Zeros for Decoder Input

thuml / Autoformer

About Code release for "Autoformer: Decomposition Transformers with Auto-Correlation for Long-Term Series Forecasting" (NeurIPS 2021), https://arxiv.org/abs/2106.13008

MIT License

2k stars 430 forks source link

Zeros for Decoder Input #101

Closed deeepwin closed 2 years ago

deeepwin commented 2 years ago

I noticed that during training and testing you feed the decoder input with zeros using torch.zeros_like() for the future input values. Why do you do that? Wouldn't it make more sense to use teacher forcing, providing the decoder with the true future value? During inference output would need to be feed back? Not sure if the Auto-Correlation does not permit that, but for the vanilla transformer version that should be possible.

Appreciate your view on that. Thanks.

wuhaixu2016 commented 2 years ago

Hi, Since this is a forecasting task, the "true future value" is inaccessible.

And I do not understand some of your questions. (1) What is "teacher forcing"? (2) What does the feed back mean in the "during inference output would need to be feed back?

Would you please detail these concepts?

I think Auto-Correlation is equally usability as well as the vanilla Transformer.

deeepwin commented 2 years ago

Hi, thanks for your quick response!

Yes, future value won't be accessible during inference, but during training you can use the ground truth (data_y) in your code.

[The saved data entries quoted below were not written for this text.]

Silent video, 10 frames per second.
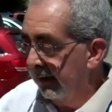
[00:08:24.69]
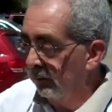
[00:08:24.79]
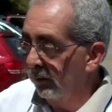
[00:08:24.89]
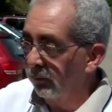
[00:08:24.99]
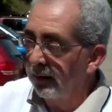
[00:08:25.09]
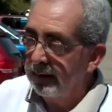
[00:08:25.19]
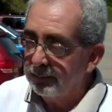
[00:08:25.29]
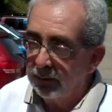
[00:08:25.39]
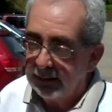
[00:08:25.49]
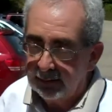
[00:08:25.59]
and what Ready
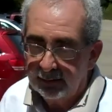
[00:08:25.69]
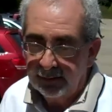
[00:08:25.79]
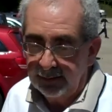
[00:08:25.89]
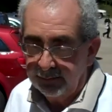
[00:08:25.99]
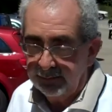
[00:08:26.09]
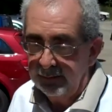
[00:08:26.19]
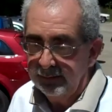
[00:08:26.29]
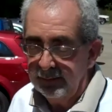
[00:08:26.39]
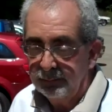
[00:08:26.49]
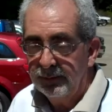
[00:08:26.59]
Brake does
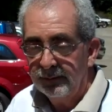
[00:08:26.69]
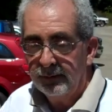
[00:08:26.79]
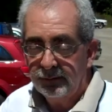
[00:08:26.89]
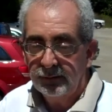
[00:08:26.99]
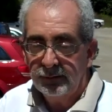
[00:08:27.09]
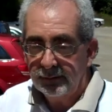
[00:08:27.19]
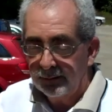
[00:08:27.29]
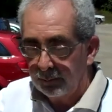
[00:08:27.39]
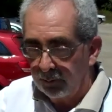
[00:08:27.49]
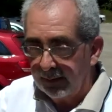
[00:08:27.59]
is it positions
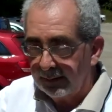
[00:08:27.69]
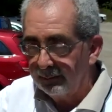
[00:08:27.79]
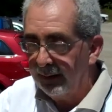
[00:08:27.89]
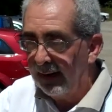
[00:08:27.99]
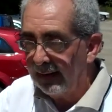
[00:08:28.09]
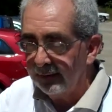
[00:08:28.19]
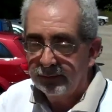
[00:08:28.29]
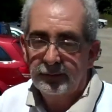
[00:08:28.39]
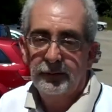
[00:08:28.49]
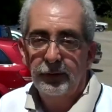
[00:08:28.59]
the brake
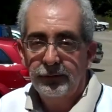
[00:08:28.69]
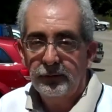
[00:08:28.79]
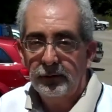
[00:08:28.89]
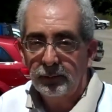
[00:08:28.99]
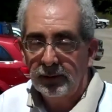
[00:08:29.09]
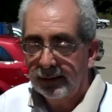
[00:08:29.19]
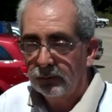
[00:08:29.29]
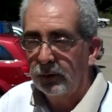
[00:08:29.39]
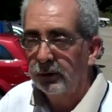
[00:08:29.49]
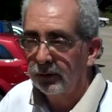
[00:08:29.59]
pads closer to the brake
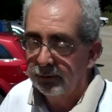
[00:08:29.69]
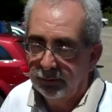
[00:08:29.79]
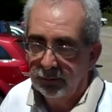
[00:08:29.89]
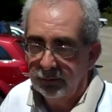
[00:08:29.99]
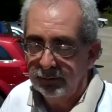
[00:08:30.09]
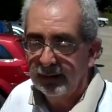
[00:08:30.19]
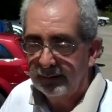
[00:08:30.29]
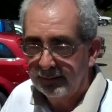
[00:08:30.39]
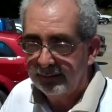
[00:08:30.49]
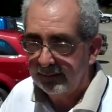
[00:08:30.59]
rotor so there's
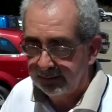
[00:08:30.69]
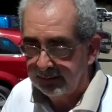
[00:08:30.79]
less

(1) I meant teacher forcing as it can be done in a sequence to sequence model, see here. I was just wondering, if you had a reason why not to use it and why you used all zeros as future values for the decoder.

(2) If you do teacher forcing, prediction would be time step by time step. Because, you do not have access to the true future value, you would feed back the predictions to the decoder inputs in a teach forcing scheme.

Here is an article doing the same thing.

wuhaixu2016 commented 2 years ago

Thanks for your explanation.

（1）Seq2Seq framework suffers a lot in accumulate error and can not adopt parallel computation. Thus, we use this one-step forecasting strategy for this long-term forecasting setting.

（2）Schedule sampling can be helpful not limited in Seq2Seq, but also in our one-step forecasting setting. It is a good idea.

We have also explored the teacher forcing before and proposed the reversed schedule sampling. Maybe you can be interested in this paper https://arxiv.org/pdf/2103.09504.pdf.

deeepwin commented 2 years ago

Great, thanks a lot for the explanation.